Every record must be transcribed in its entirety, apart from the images, which are to be omitted.
········
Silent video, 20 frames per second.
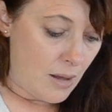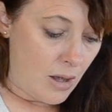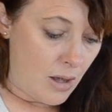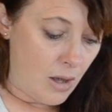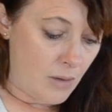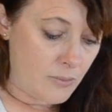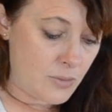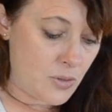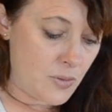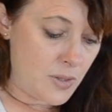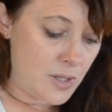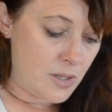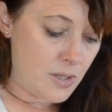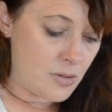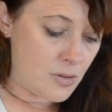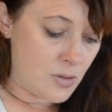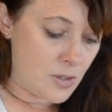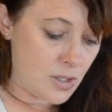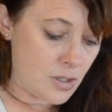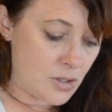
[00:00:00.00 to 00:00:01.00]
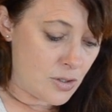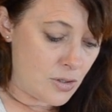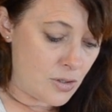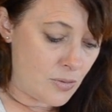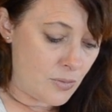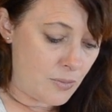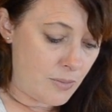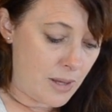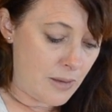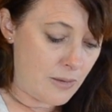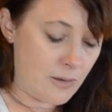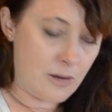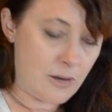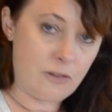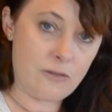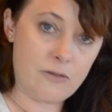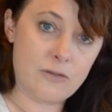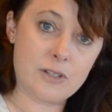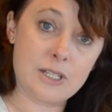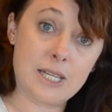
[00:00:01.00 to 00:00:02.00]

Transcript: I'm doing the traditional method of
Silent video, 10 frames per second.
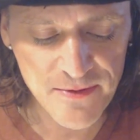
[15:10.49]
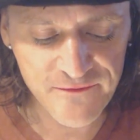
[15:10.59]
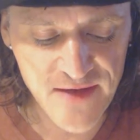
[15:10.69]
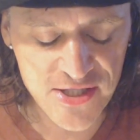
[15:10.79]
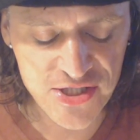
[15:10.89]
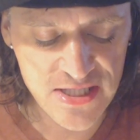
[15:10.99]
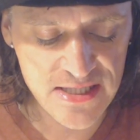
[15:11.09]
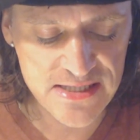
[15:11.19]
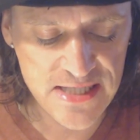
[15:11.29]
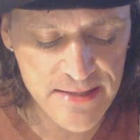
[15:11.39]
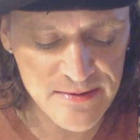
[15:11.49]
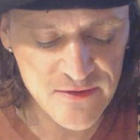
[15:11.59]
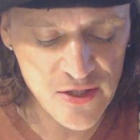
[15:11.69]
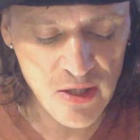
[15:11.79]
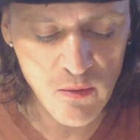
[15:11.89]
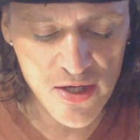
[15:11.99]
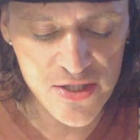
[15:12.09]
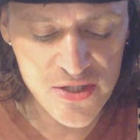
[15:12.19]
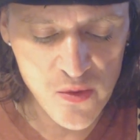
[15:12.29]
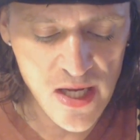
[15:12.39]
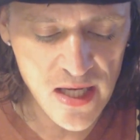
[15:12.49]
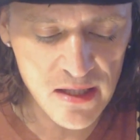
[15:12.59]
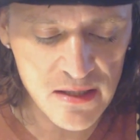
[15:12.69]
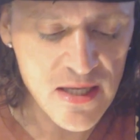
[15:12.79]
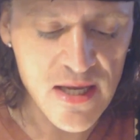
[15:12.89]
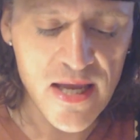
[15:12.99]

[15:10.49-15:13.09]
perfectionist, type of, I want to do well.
········
• Problem solution:
Silent video, 20 frames per second.
[00:00:00.00 to 00:00:01.00]
[00:00:01.00 to 00:00:02.00]

Transcript: I'm doing the traditional method of
Silent video, 10 frames per second.
[15:10.49]
[15:10.59]
[15:10.69]
[15:10.79]
[15:10.89]
[15:10.99]
[15:11.09]
[15:11.19]
[15:11.29]
[15:11.39]
[15:11.49]
[15:11.59]
[15:11.69]
[15:11.79]
[15:11.89]
[15:11.99]
[15:12.09]
[15:12.19]
[15:12.29]
[15:12.39]
[15:12.49]
[15:12.59]
[15:12.69]
[15:12.79]
[15:12.89]
[15:12.99]

[15:10.49-15:13.09]
perfectionist, type of, I want to do well.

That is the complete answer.